To, co mi się w moim mieście za bardzo nie podoba, to wąskie uliczki. Dużo ulic jest jednokierunkowych. Trudno jest się z kimś minąć. Żeby jeździć tu na rowerze, trzeba mieć wprawę.

Podoba mi się, że jest tu spokojnie, cicho i czysto.

Moje miasto ma liczne zabytki, przede wszystkim śliczne budynki w stylu secesyjnym oraz ruiny zamku. Wiele restauracji mieści się w zabytkowych piwnicach. W miejscowościach nad Mozelą jest wiele zamków (tzw. „Burgromantik”).

 

Traben-Trarbach. Pierwsza porcja

Traben-Trarbach. Pierwsza porcja

Dzisiaj przedstawiam pierwszą część zdjęć mojego miasteczka, w którym mieszkam od 3 lat (aż trudno w to uwierzyć!). Żeby je polubić, trzeba je dobrze poznać, bo jest bardzo specyficzne. Bardzo je lubię, ale równocześnie wiele rzeczy mnie denerwuje. Oczywiście napiszę na ten temat coś więcej. Gdybym tylko miała czas, to zrobiłabym to dzisiaj, ale jak zwykle mam robotę.
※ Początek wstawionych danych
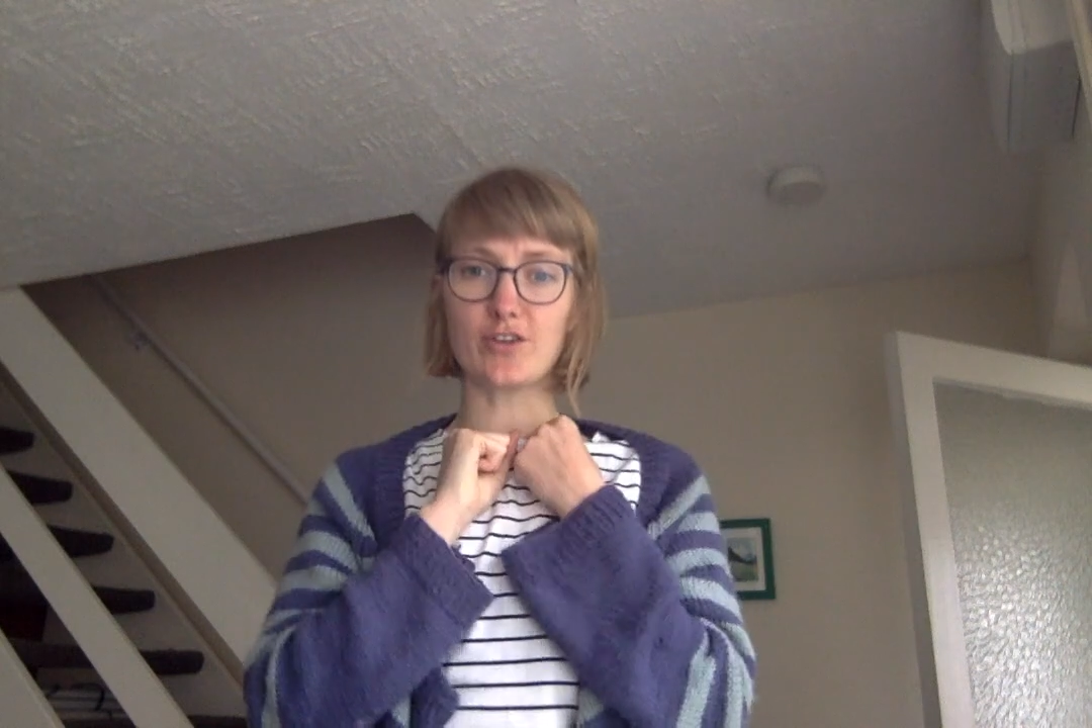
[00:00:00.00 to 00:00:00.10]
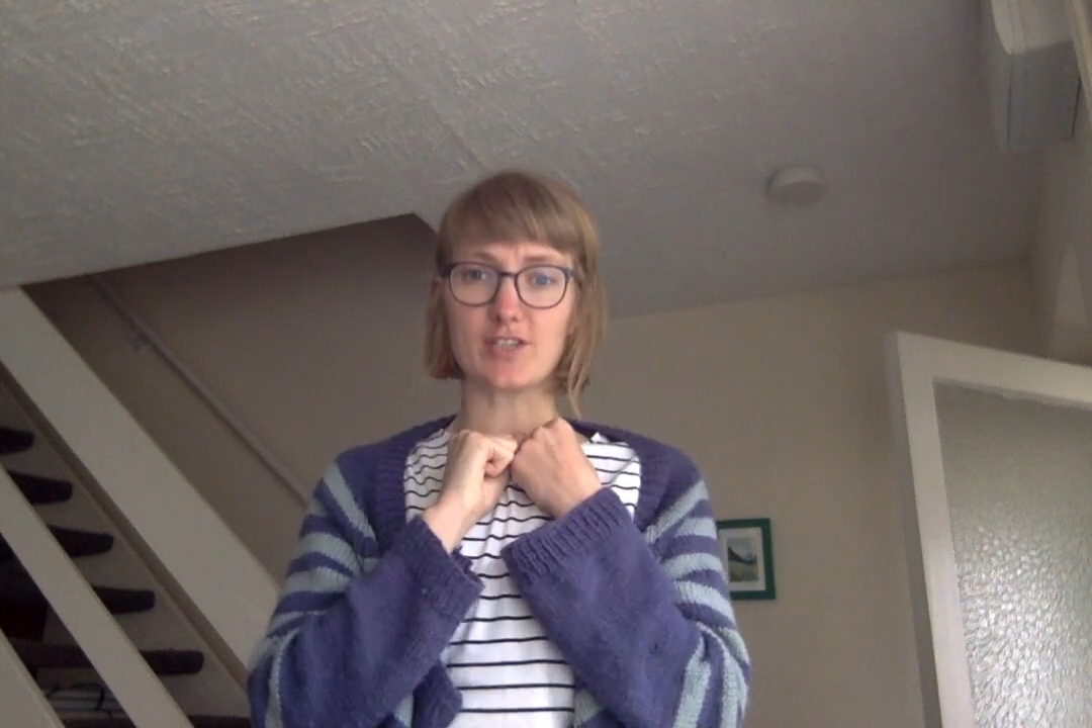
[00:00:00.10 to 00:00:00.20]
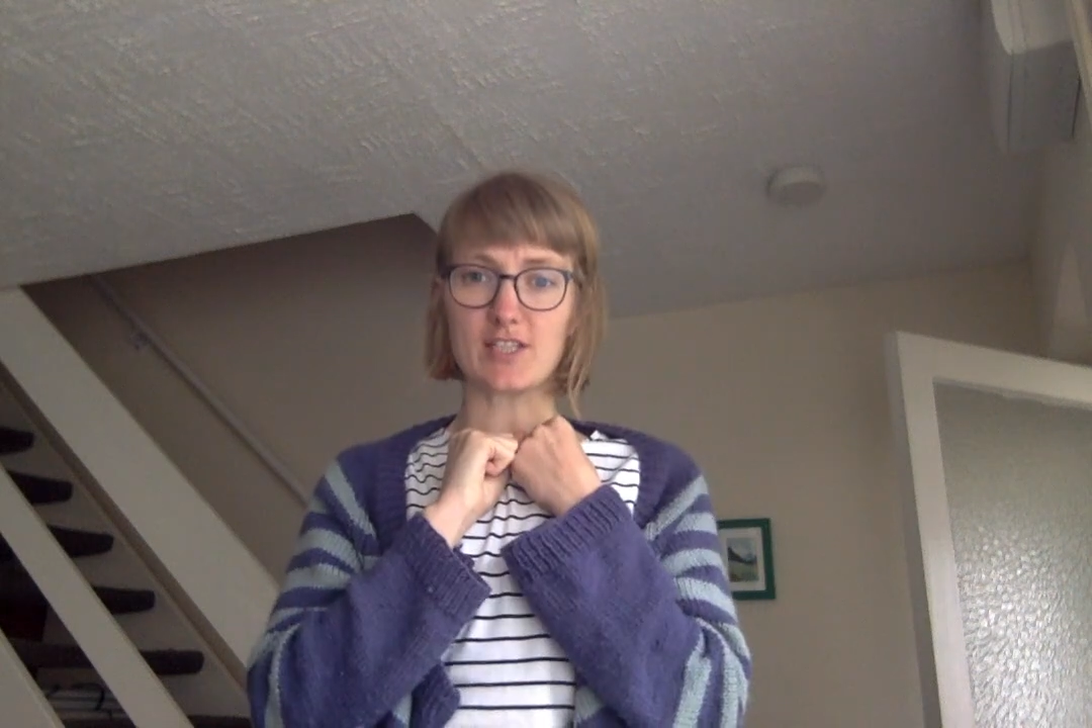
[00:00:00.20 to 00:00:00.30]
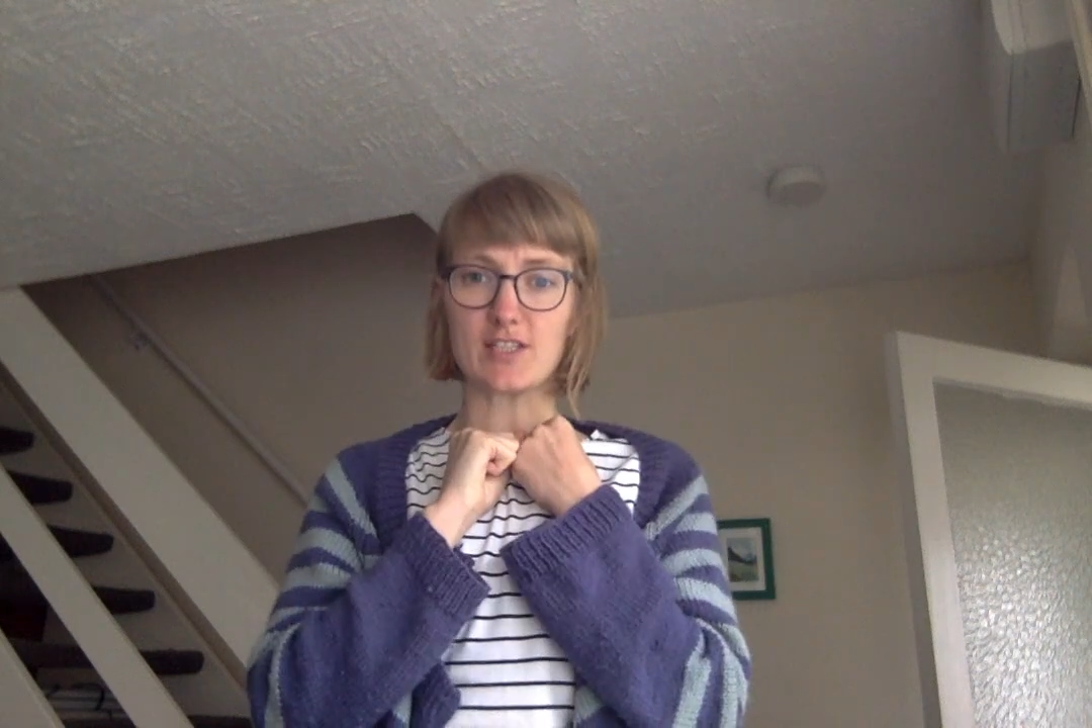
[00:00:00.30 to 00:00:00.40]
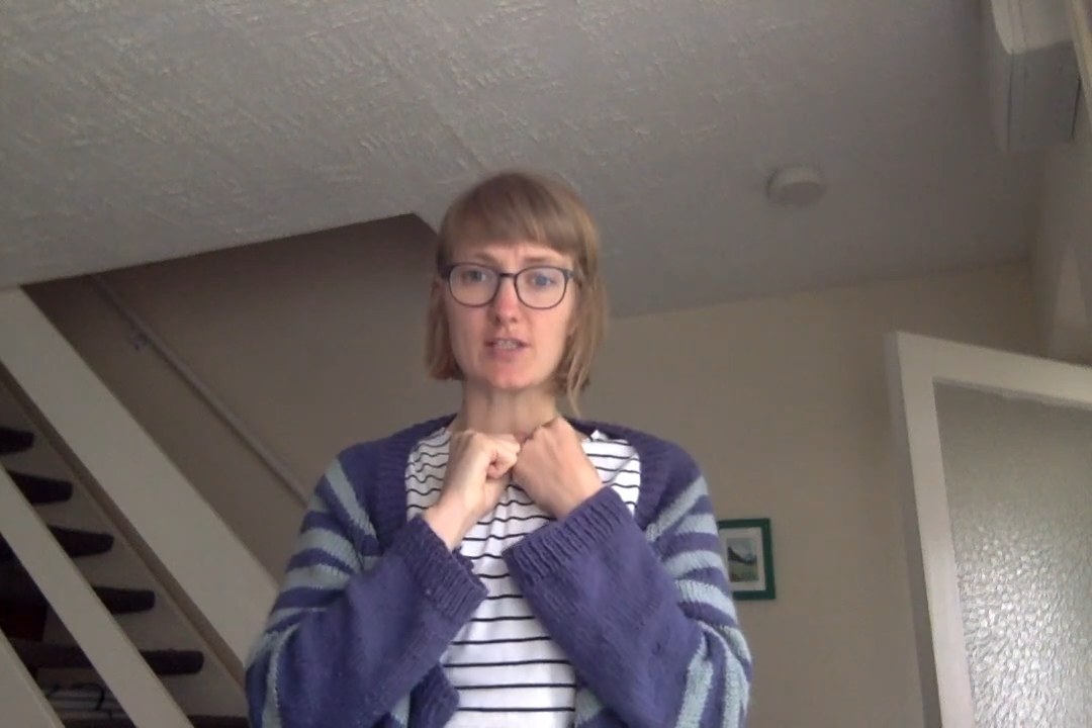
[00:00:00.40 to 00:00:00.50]

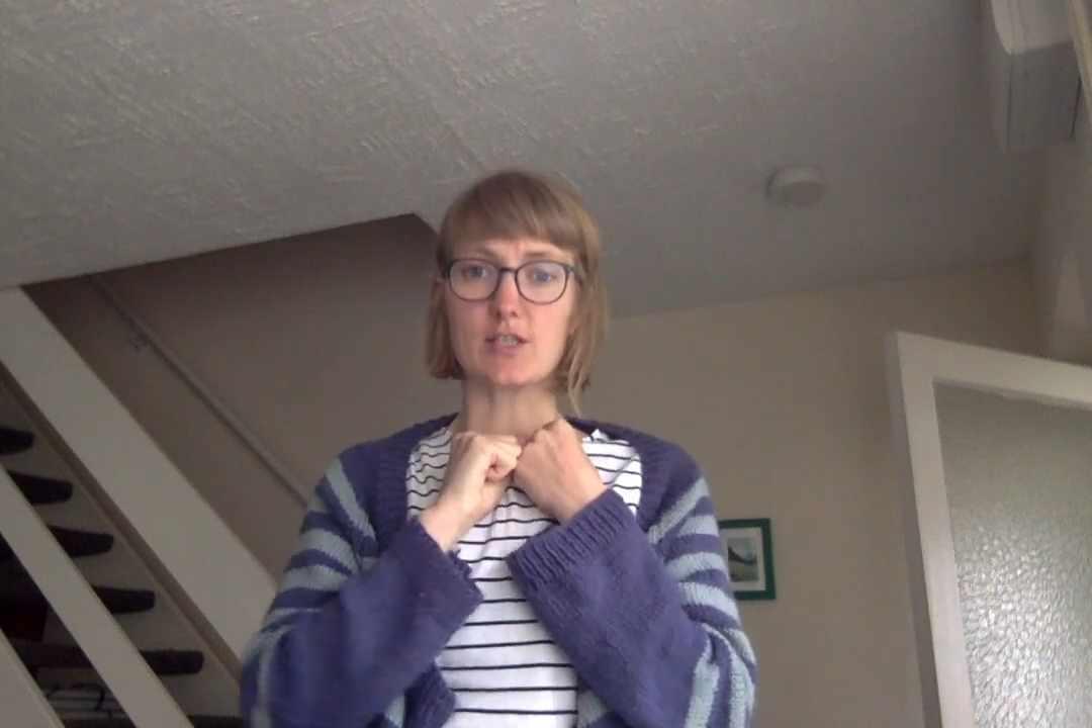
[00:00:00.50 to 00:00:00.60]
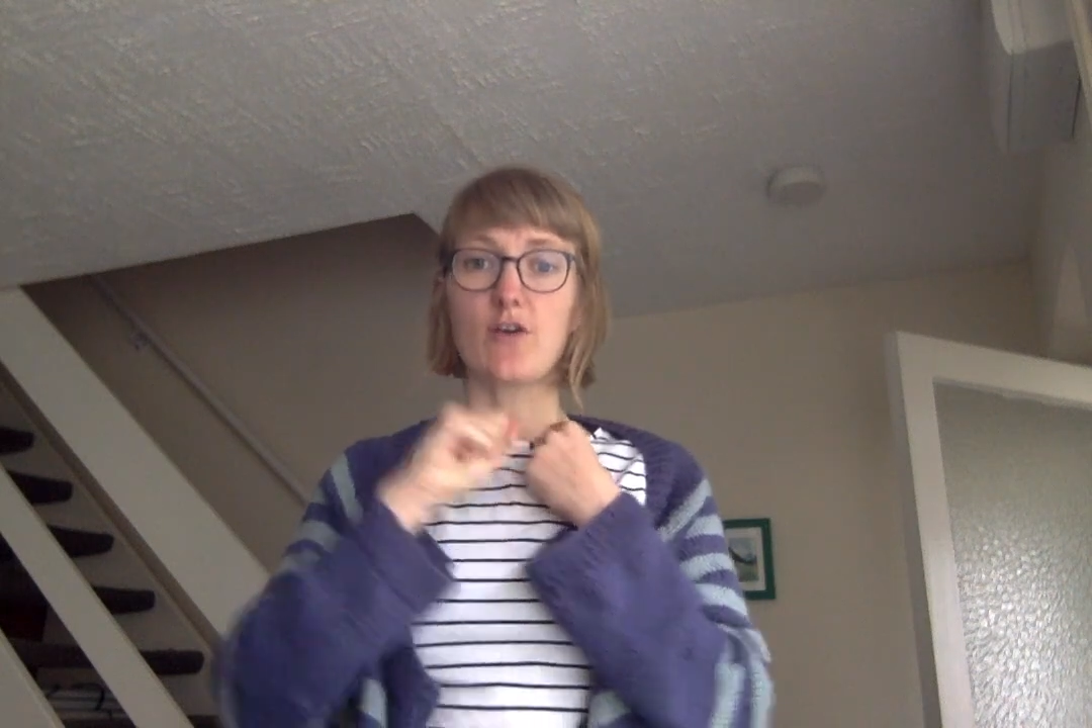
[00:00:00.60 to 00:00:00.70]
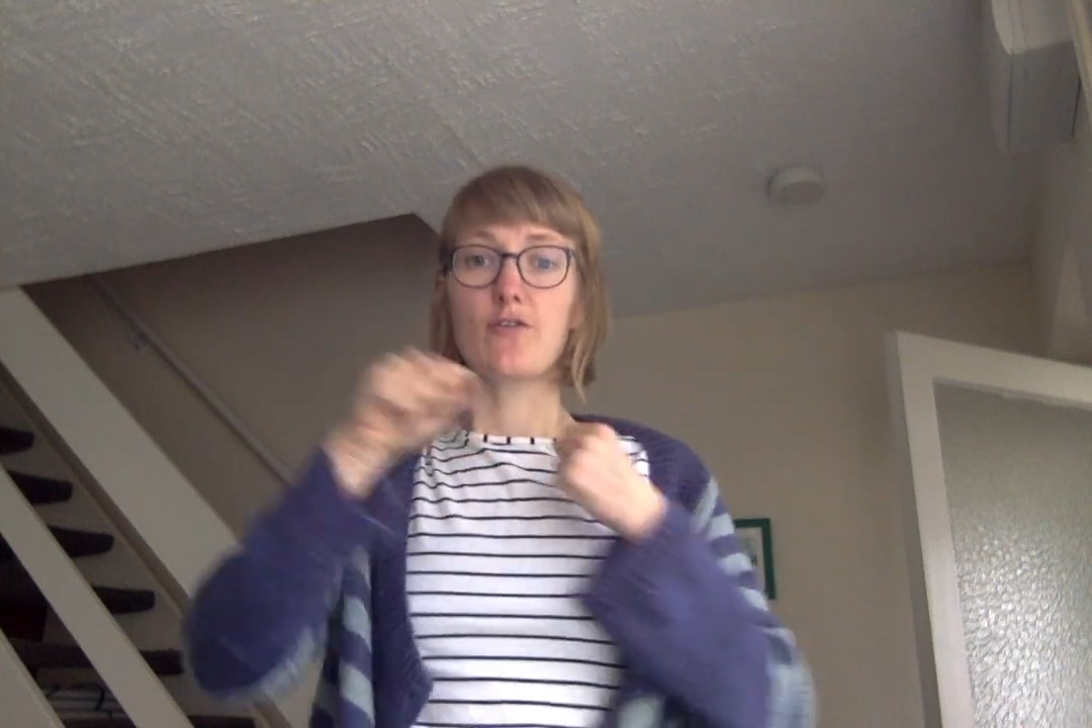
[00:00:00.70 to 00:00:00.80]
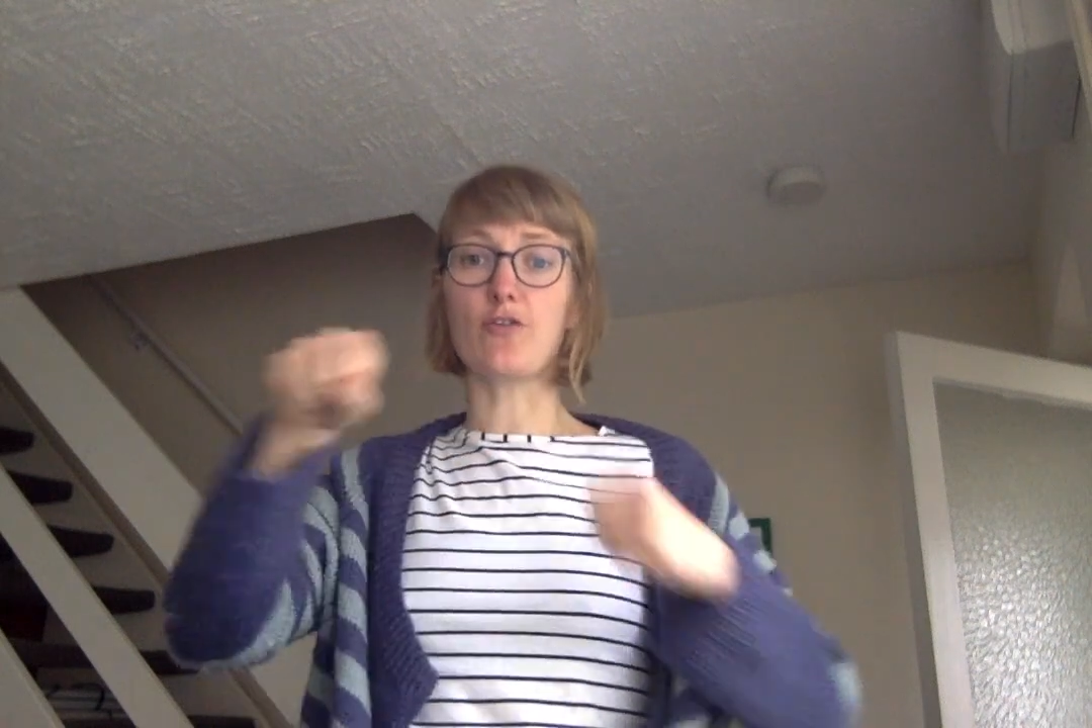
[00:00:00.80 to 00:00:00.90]
goodies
Traben-Trarbach leży w landzie Nadrenia-Palatynat (Rheinland-Pfalz), w pd.-wsch. Niemczech. Niedaleko mamy do Luksemburga i do Francji. Miasteczko położone jest nad Mozelą. Od rzeki wiele tu zależy. To ona dzieli miasto na pół – stąd nazwy Traben i Trarbach. Ja mieszkam w Trarbach.

Zdjęcia te zostały zrobione przeze mnie 2 lata temu. Od tamtego dnia nie miałam czasu zrobić nowych, ale niewiele się tu zmieniło. W oczy na pewno rzuca się ta bajkowa okolica, w jakiej mieszkam. Tak, czasem czuję się jak bohaterka powieści. Szanse, że kiedyś ukaże się jakaś powieść o mnie, są jednak nikłe, gdyż nie mam czasu na jej napisanie. Może po mojej śmierci ktoś odkryje jednak mój pamiętnik, no ale do tego czasu to jeszcze z 70 lat upłynie, bo zamierzam długo żyć, żeby się ze wszystkim wyrobić. Dobrze, do dzieła więc. Moje miasteczko jest bardzo ciekawe, kiedyś był tu nawet Goethe, o czym na pewno napiszę. Lubię obecną tu wszędzie naturę. Położenie w dolinie rzeki między wzgórzami jest cudowne. Nawet w centrum miasta słychać śpiew ptaków, wszędzie są drzewa, a wieczorem można zobaczyć na wzgórzach dziki, które wcale nie boją się ludzi (ale ludzie ich tak).

Na pewno opublikuję zdjęcia z ciekawych miejsc w Niemczech i w Luksemburgu, które odwiedziłam.